Top of DATA FOR THE TASK

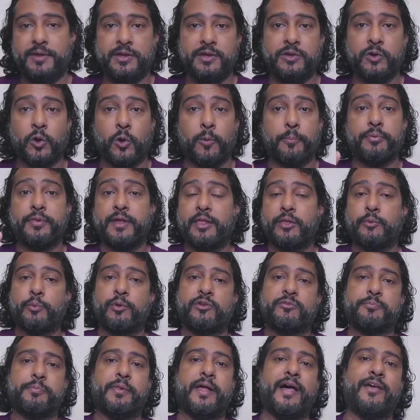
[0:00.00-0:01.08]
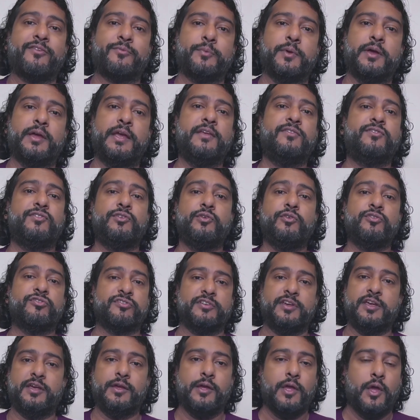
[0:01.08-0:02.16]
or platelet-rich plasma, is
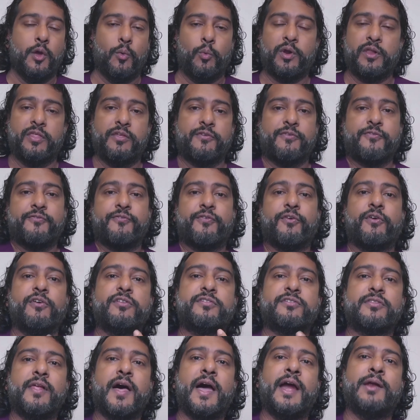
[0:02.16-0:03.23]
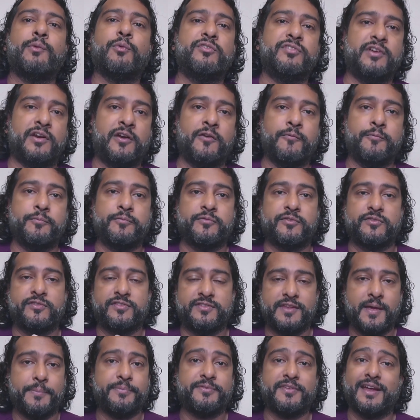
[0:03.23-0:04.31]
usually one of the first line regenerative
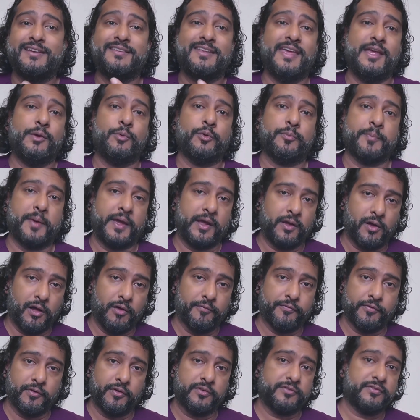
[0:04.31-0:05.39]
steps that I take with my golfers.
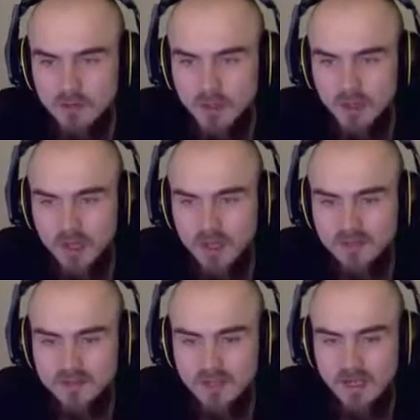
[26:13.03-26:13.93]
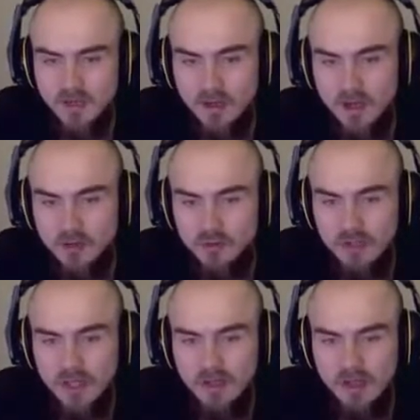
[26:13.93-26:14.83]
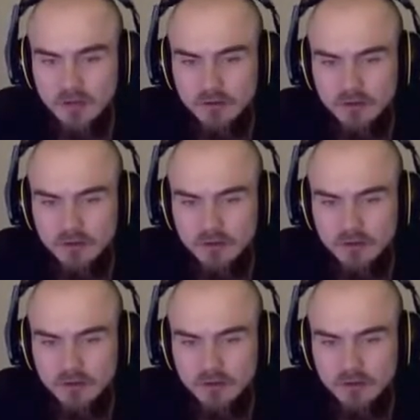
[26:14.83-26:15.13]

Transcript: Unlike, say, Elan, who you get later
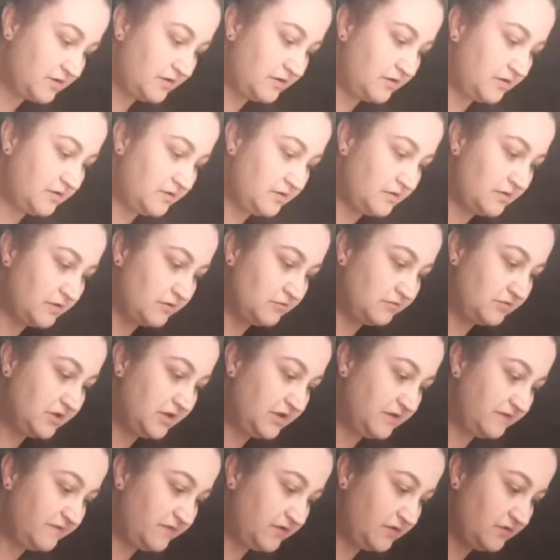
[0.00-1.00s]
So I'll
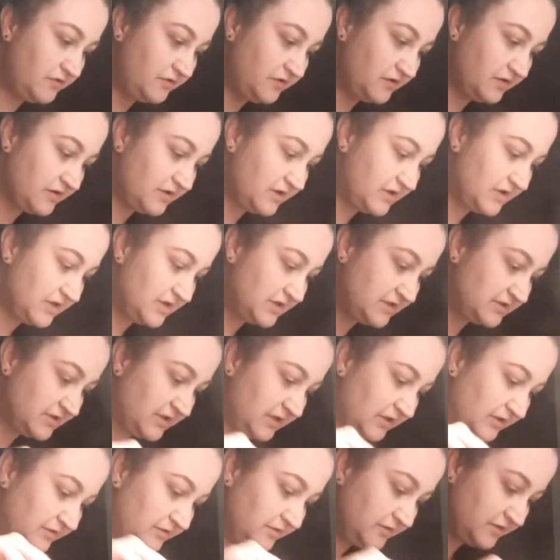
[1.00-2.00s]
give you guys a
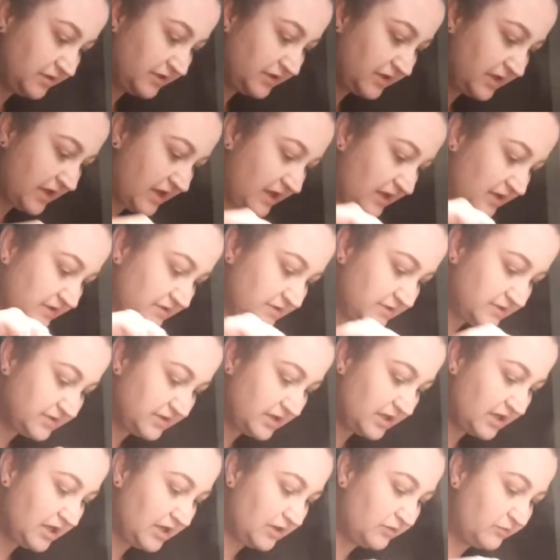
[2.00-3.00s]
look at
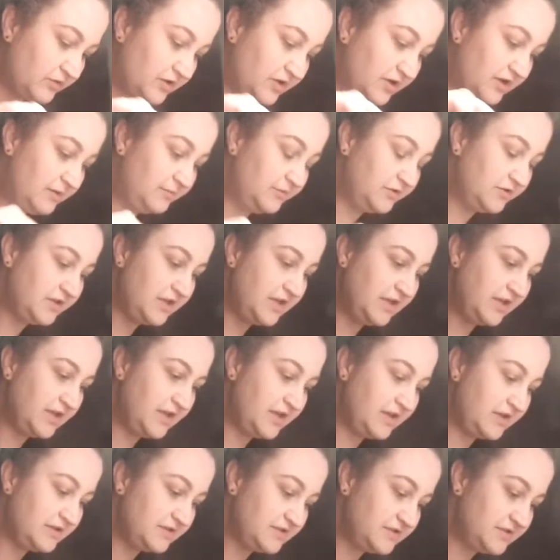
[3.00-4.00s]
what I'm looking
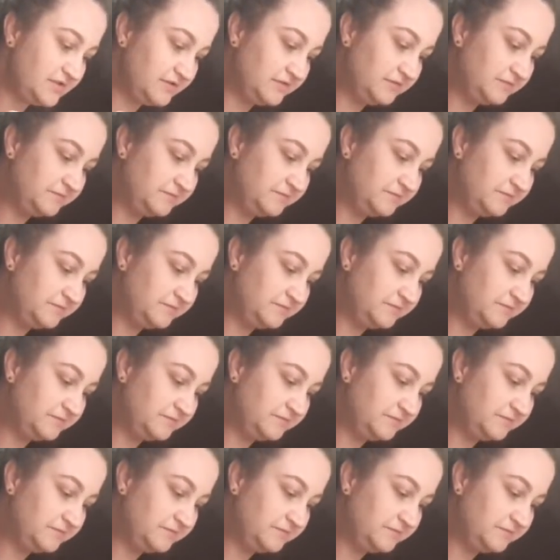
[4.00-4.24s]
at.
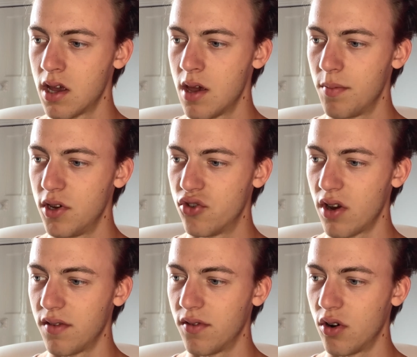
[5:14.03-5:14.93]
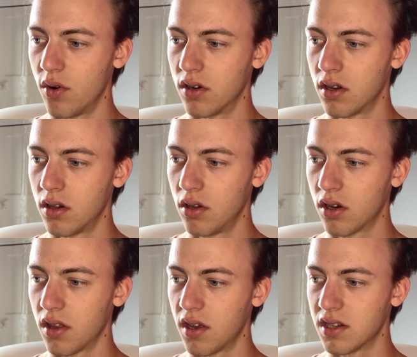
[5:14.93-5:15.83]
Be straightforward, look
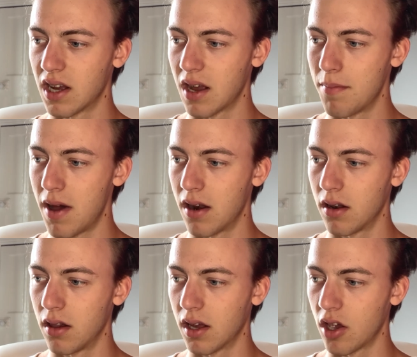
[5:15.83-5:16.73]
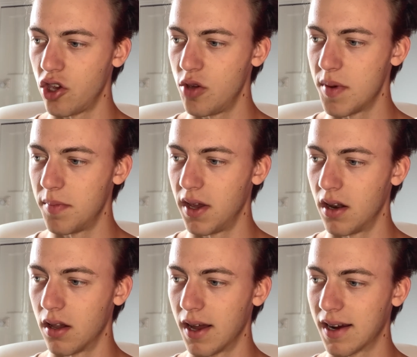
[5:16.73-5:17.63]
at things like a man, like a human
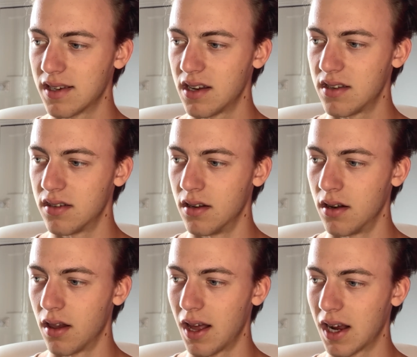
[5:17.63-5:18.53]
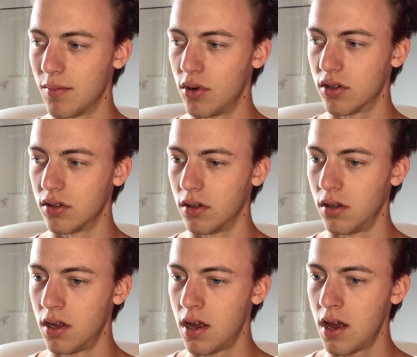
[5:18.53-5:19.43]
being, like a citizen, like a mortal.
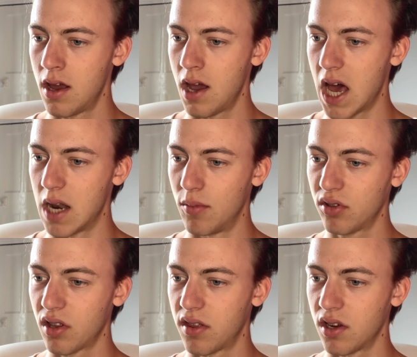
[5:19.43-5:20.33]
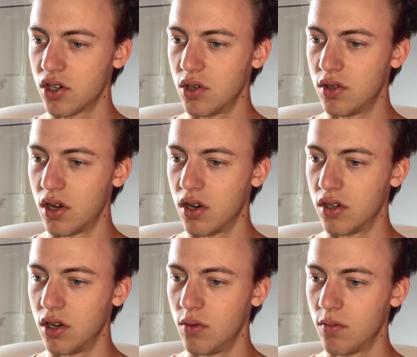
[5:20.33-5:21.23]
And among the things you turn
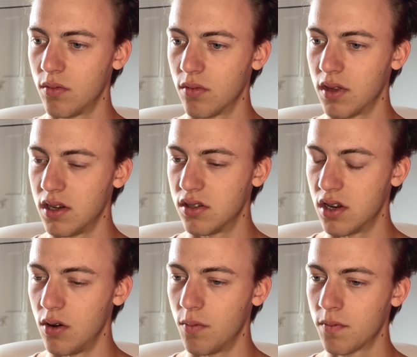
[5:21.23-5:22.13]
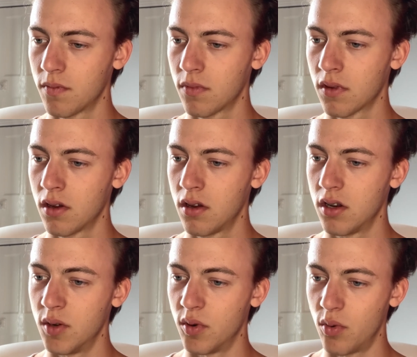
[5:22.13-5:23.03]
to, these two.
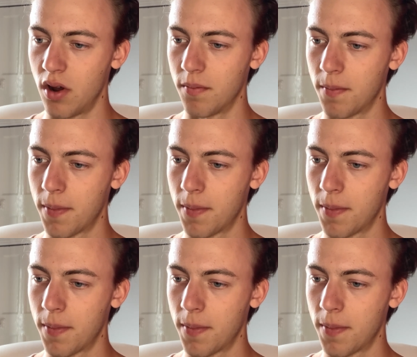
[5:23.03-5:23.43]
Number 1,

Bottom of DATA FOR THE TASK
Top of DATA FOR THE TASK

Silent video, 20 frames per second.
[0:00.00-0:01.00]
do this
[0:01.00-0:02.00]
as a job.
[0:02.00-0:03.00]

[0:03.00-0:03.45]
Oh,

Bottom of DATA FOR THE TASK
Top of DATA FOR THE TASK

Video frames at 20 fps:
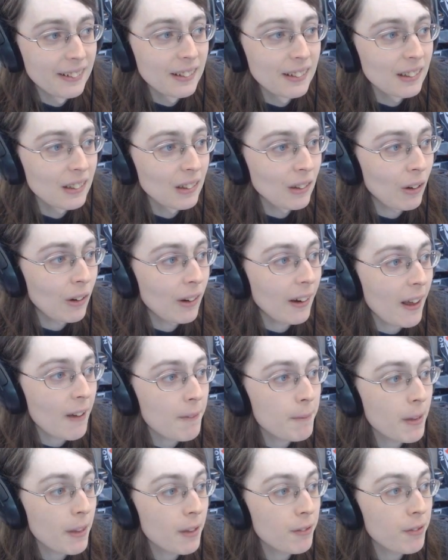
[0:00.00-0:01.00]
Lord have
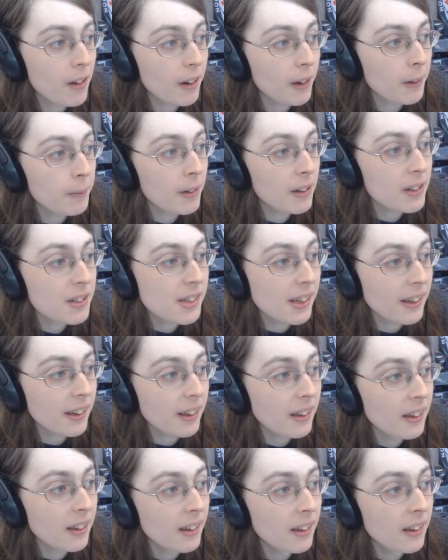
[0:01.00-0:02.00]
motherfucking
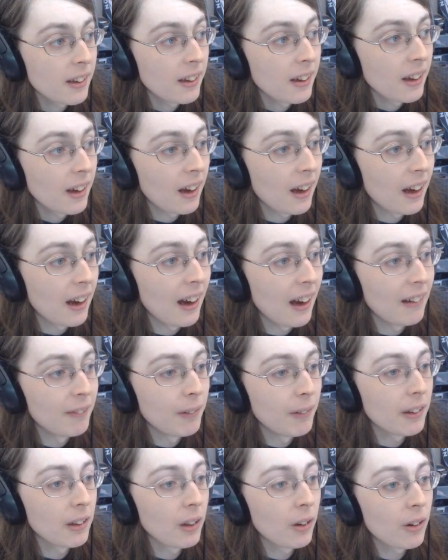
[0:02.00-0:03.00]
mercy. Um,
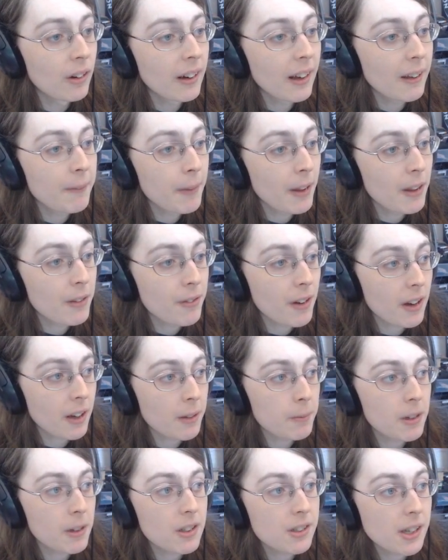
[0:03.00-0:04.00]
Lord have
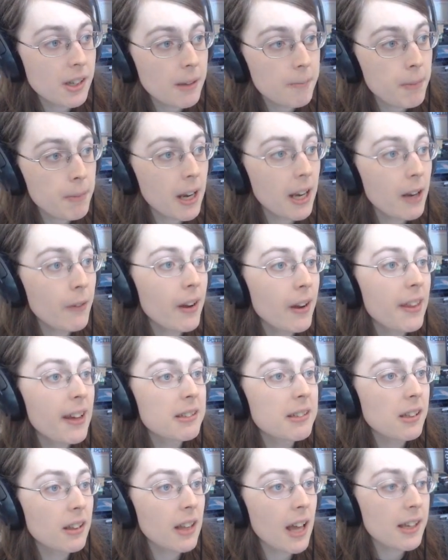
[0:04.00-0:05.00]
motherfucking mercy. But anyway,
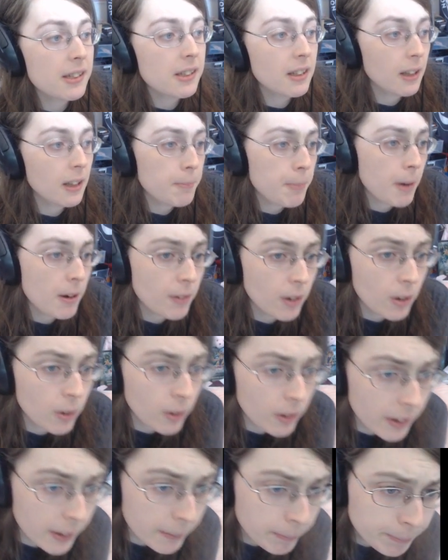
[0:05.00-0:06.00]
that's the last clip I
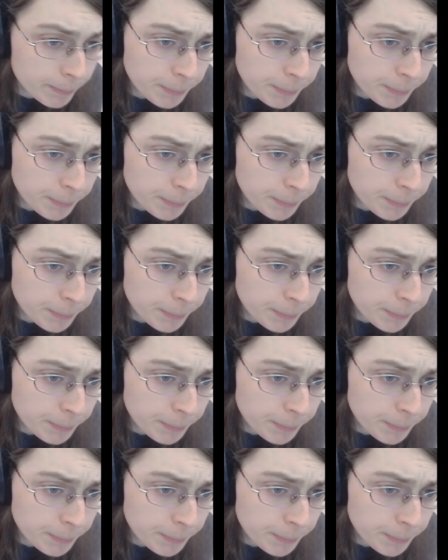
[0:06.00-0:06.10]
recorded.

Bottom of DATA FOR THE TASK

__TASK TO COMPLETE__: Each line above with the word "frames" needs to be copied.

__COMPLETED TASK__:
Silent video, 20 frames per second.
Video frames at 20 fps:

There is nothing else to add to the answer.